A saga of sex, lies and paternity claims has gripped Bolivia amid the ongoing trial of Gabriela Zapata, the former girlfriend of Bolivia’s president, Evo Morales, who has been accused of influence peddling in return for the granting of gaming licences.
Gabriela Zapata, the former girlfriend of Bolivia’s president, Evo Morales, has been accused of selling her influence in return for the granting of gaming licences and offering to change Bolivia’s gaming laws.
Zapata is currently facing a raft of charges including a range financial crimes, as well as misuse of public goods and services.
Following a February referendum, Morales narrowly lost his bid for a fourth re-election, but this was largely overshadowed by the revelation that his former girlfriend, Zapata, had helped secure $500m in government contracts for the Chinese engineering firm which employed her.
This April, three figures in the Santa Cruz gaming industry have testified that they were among those targeted by Zapata as part of an influence peddling scheme.
According to the Public Prosecutor’s investigation, Zapata, together with lawyers Sigfredo Antelo and Walter Zuleta, asked for money in exchange for assurances that they would help influence a new gaming law that was supposedly being developed.
Hovsep Antonio Assef Gonzales, a witness for the prosecution, characterised Zapata as “always aggressive, always overbearing and authoritarian” and testified that in May 2016, she had asked for $ 400,000 to legalise gambling parlours in the country, but that he only gave her $50,000.

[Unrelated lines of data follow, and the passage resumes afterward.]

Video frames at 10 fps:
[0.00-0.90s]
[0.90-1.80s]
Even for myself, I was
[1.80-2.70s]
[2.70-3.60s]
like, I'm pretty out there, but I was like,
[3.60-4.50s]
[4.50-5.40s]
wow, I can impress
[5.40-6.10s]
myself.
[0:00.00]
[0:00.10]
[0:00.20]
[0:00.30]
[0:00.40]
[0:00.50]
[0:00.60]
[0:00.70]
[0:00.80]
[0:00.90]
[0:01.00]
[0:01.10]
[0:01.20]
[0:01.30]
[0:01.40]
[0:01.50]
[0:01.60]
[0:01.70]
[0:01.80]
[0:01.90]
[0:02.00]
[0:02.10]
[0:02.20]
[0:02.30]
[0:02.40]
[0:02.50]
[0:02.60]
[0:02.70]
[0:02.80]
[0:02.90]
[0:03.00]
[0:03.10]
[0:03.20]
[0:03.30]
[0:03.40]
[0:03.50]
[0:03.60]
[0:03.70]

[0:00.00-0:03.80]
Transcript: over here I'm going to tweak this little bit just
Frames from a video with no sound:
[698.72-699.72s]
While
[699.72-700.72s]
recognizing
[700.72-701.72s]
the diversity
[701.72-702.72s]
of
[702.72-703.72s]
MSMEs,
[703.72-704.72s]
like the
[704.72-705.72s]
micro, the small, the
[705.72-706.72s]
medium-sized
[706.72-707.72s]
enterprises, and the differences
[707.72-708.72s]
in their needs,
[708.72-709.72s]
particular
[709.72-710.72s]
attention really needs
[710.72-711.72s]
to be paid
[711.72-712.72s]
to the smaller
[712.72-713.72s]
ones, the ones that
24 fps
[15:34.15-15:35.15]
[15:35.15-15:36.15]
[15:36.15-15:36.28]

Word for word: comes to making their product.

“She [Zapata] was going to be part of the activity as a participant, as a partner … but I did not move forward with the project after they began to make changes to the agreement,” said Assef. “I began to distrust [them] because when the alms are very large alms even a saint would be distrustful.”
Assef, in a witness statement made in May 2016, clarified that prior to 2012 he operated two gaming parlours in the capital, Santa Cruz, but that after these were closed by the national gaming authority he had been unable to renew the licences.
Meanwhile, Fernando Ramos said that he handed over $10,000 after he was contacted by Antelo, who told him that he knew “a woman of power with influence with the government” and that they could help shape a new gaming law which was currently in the works.
Javier Lozada Guzman, owner the Flamingo gaming parlour, testified that he refused after Antelo, Zuleta, and Zapata asked for a 70 percent share of his business. All three affirmed that Zapata had met with them in the Radisson hotel in La Paz, in the same street as the Unidad de Apoya a la Gestion Social – whose former head Cristina Choque has also been implicated in Zuleta’s dealings – with other meetings taking place at Zuleta’s legal practice.
The development of the Bolivian gaming industry has been hampered due to the lack of a clear legal framework in the country where gaming law dates back to 1938.
While the 1938 law banned all types of gambling in Bolivia, due to the rise of unregulated gaming the government was forced to grant around two hundred slot parlours a temporary licence to operate in 1997.
In 2010 the Congress finally managed to pass a new gaming act which allows the central government to reap 70 percent of the tax income generated by gaming and gives the government total control over the industry via a newly established gaming board.
Set up in 2007 the gaming board, Autoridad de Fiscalizacion del Juego, finally issued just two licences in 2014 to Curucusí Games S.R.L and Max Entertainment S.R.L, however all other gaming establishments currently operating in Bolivia are forced to doing so illegally due to the lack of licences.